**Problem**. All of the data should be output character for character, except the pictures.

**Study material**.
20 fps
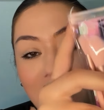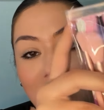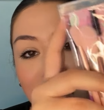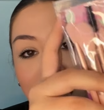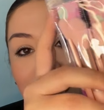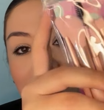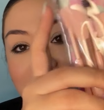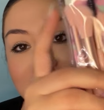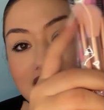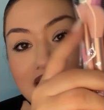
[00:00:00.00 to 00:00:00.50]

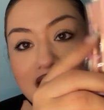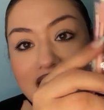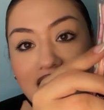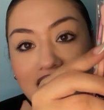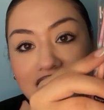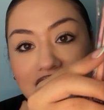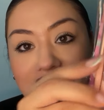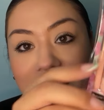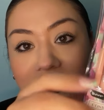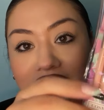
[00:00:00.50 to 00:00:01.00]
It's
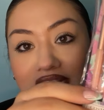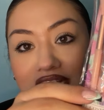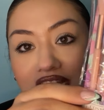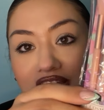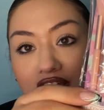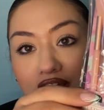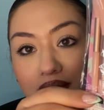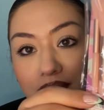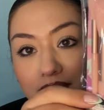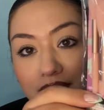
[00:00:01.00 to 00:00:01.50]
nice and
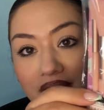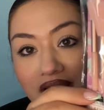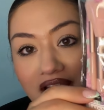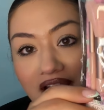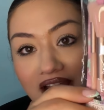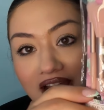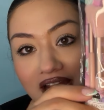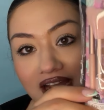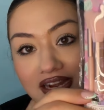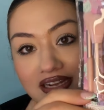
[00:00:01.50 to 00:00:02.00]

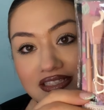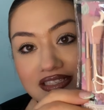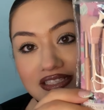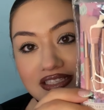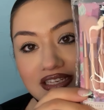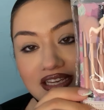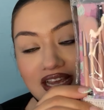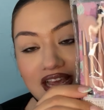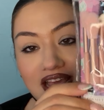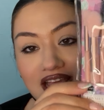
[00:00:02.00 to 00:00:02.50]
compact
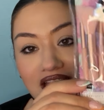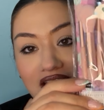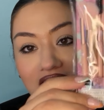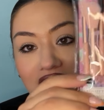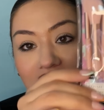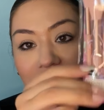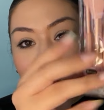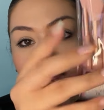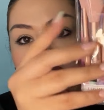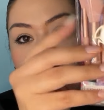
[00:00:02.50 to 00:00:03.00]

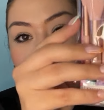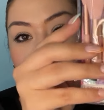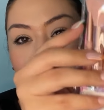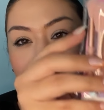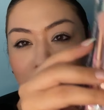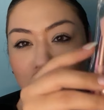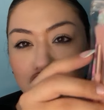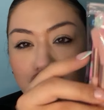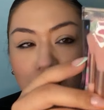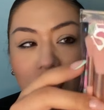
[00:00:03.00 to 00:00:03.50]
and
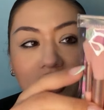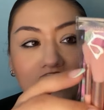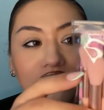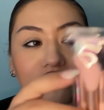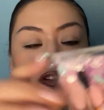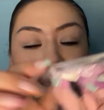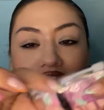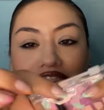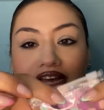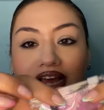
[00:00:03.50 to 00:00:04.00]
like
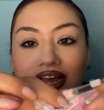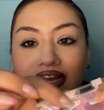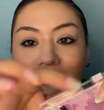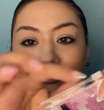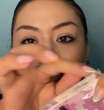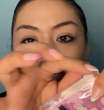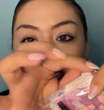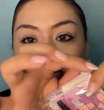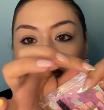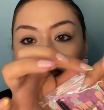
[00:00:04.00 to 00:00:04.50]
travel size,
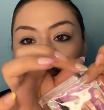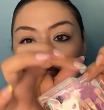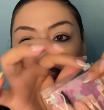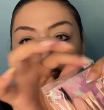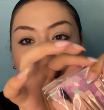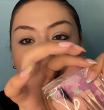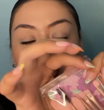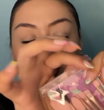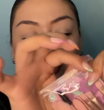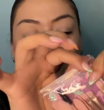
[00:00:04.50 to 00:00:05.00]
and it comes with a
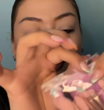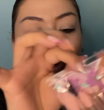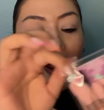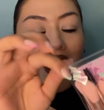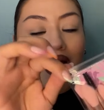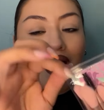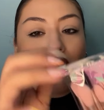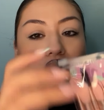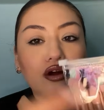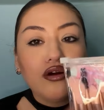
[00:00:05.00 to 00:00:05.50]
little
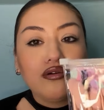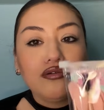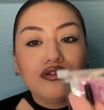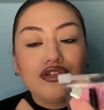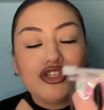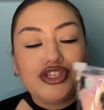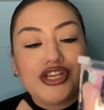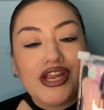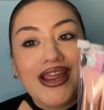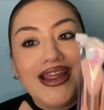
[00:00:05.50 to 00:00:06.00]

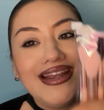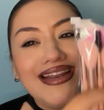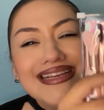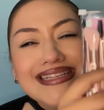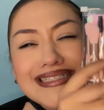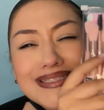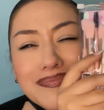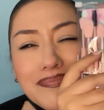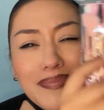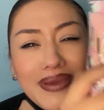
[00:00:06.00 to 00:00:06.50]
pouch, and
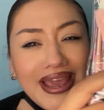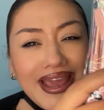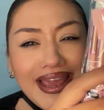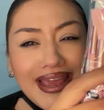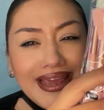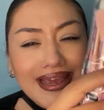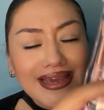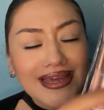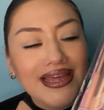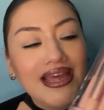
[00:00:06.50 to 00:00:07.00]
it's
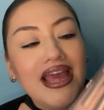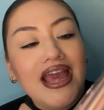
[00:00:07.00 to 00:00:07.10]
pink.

**Answer to the exercise**.
20 fps
[00:00:00.00 to 00:00:00.50]

[00:00:00.50 to 00:00:01.00]
It's
[00:00:01.00 to 00:00:01.50]
nice and
[00:00:01.50 to 00:00:02.00]

[00:00:02.00 to 00:00:02.50]
compact
[00:00:02.50 to 00:00:03.00]

[00:00:03.00 to 00:00:03.50]
and
[00:00:03.50 to 00:00:04.00]
like
[00:00:04.00 to 00:00:04.50]
travel size,
[00:00:04.50 to 00:00:05.00]
and it comes with a
[00:00:05.00 to 00:00:05.50]
little
[00:00:05.50 to 00:00:06.00]

[00:00:06.00 to 00:00:06.50]
pouch, and
[00:00:06.50 to 00:00:07.00]
it's
[00:00:07.00 to 00:00:07.10]
pink.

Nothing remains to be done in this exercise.